Em nota pública, a entidade afirmou que o conteúdo divulgado “não apresenta características compatíveis com os parâmetros metodológicos estabelecidos pela Doutrina da Atividade de Inteligência”, que orienta a produção de conhecimentos no âmbito do Sistema Brasileiro de Inteligência.

O documento da PF ganhou destaque após ser reproduzido por Moraes em uma decisão na qual o ministro questionou a condução de investigações sob relatoria de Mendonça. Entre os trechos mencionados pelo magistrado estão avaliações sobre um suposto direcionamento das apurações e um alegado “viés político” do relator.

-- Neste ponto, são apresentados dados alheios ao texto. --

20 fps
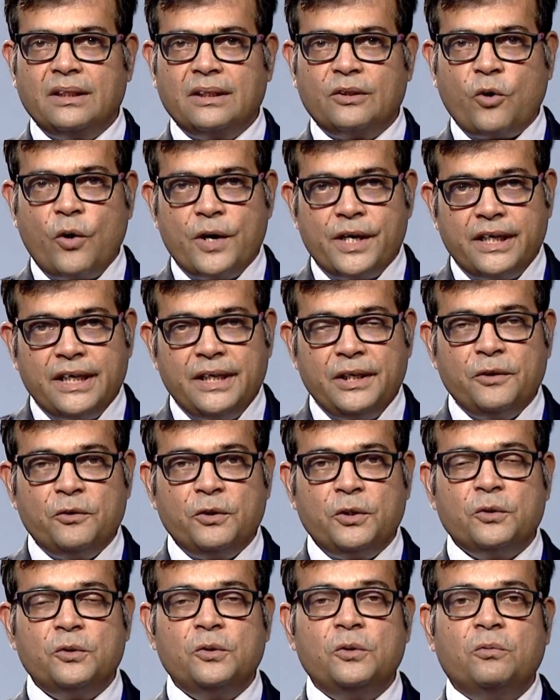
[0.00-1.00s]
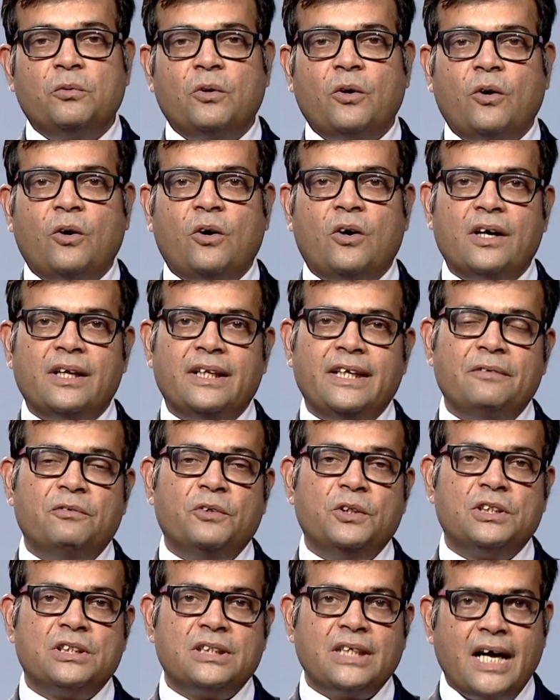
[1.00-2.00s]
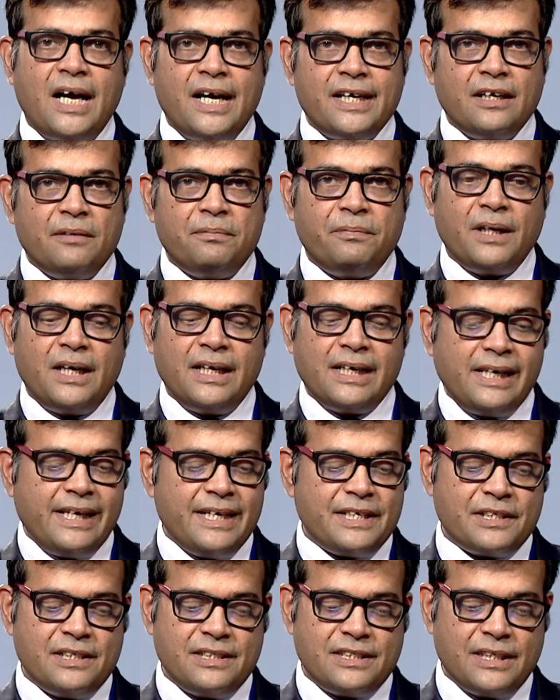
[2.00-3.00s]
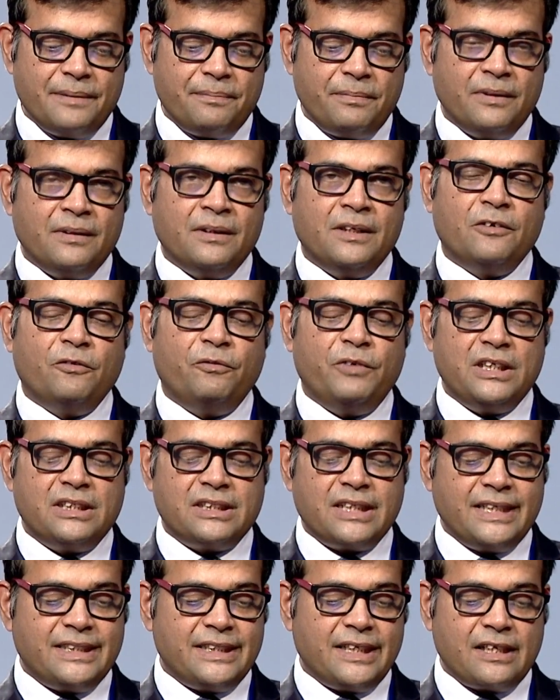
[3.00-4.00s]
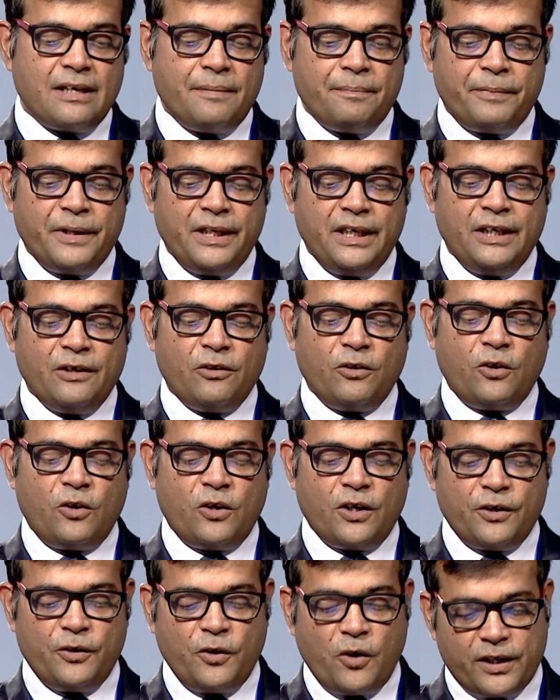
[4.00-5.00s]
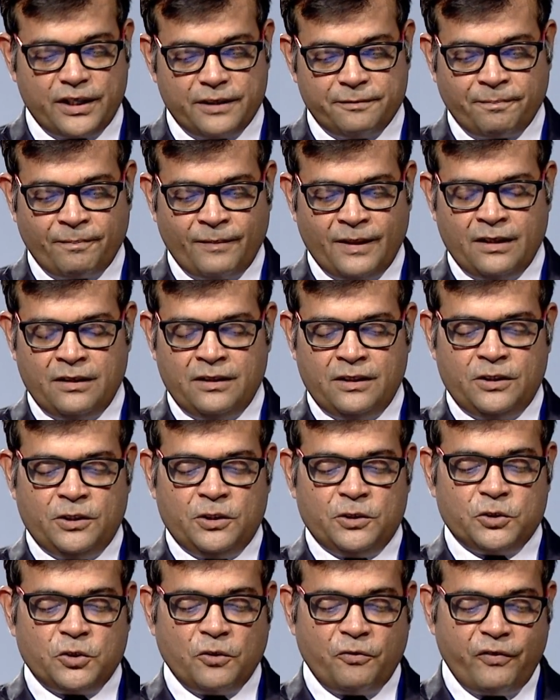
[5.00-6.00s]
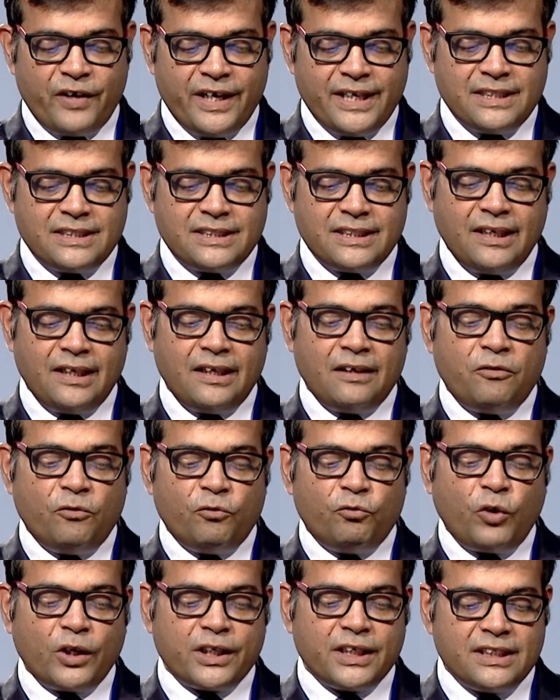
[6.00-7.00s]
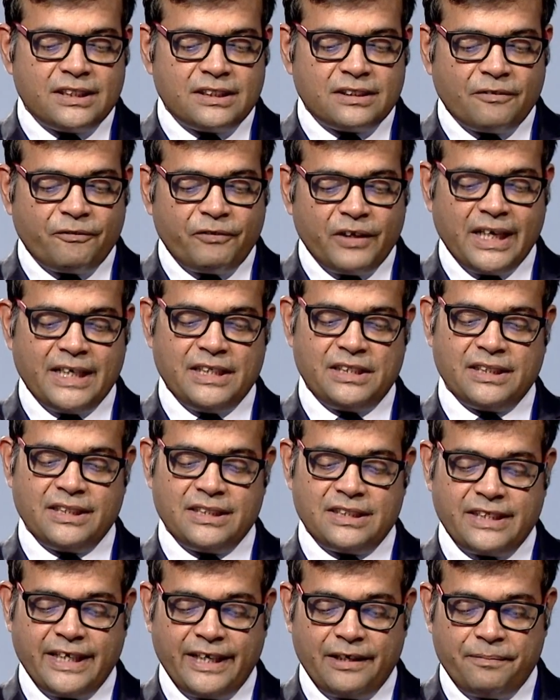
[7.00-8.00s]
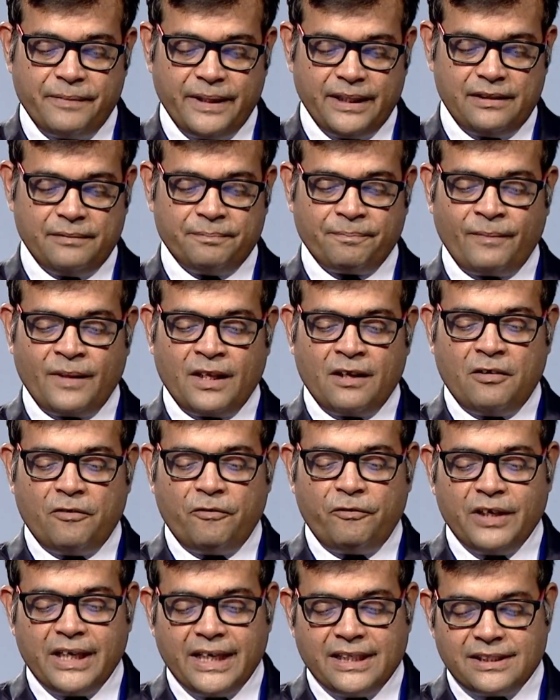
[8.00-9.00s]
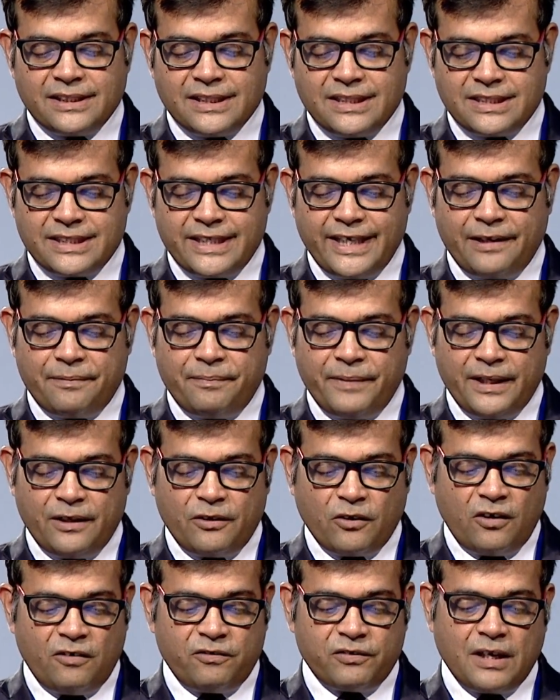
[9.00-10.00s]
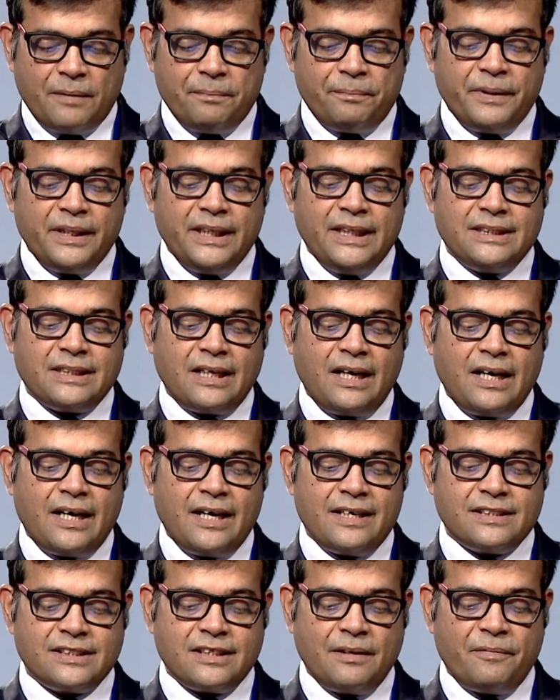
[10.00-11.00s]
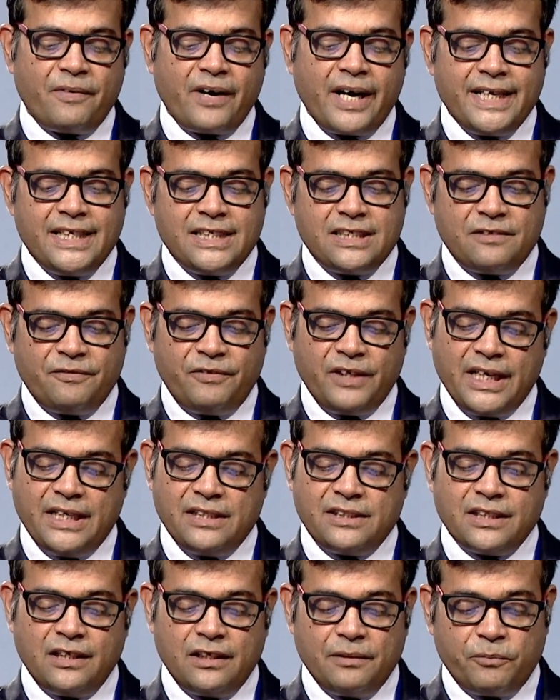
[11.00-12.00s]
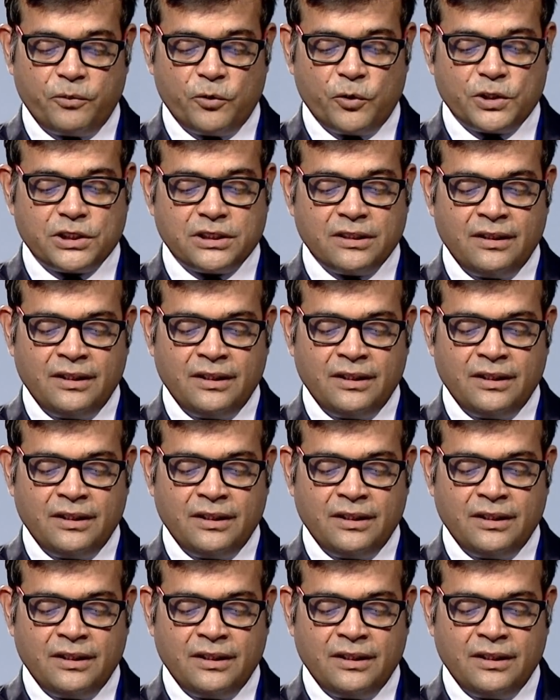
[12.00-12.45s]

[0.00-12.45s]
continue to, or they would start up a relationship with such a company or not. So friends, what is financial statement? Financial statement of companies are summarized financial reports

A Intelis não cita nominalmente Moraes ou Mendonça na nota e também não entra no mérito das investigações. A manifestação se concentra na forma e nos limites do uso de relatórios de inteligência.

Segundo a entidade, a atividade de inteligência de Estado “não se confunde com investigação criminal” nem com a elaboração de peças destinadas à formação de um juízo acusatório.

A associação afirma que a produção desses documentos deve seguir procedimentos de coleta, avaliação, análise e validação destinados a garantir objetividade, consistência e impessoalidade.

“Não é instrumento destinado à substituição de procedimentos investigativos ou à formação de elementos de autoria e materialidade próprios da persecução penal”, afirma a entidade.

Na avaliação da Intelis, o episódio evidencia os riscos provocados pela falta de clareza sobre os limites da atividade de inteligência. A entidade afirma que a ausência de uma legislação abrangente pode provocar uma “confusão perigosa” entre atividade de inteligência, atividade policial e persecução penal.

A associação aproveitou a manifestação para defender a análise, pelo Congresso Nacional, do PL 6.423/2025, que pretende estabelecer um marco legal para a atividade de inteligência no país, com definição de competências, limites e mecanismos de controle.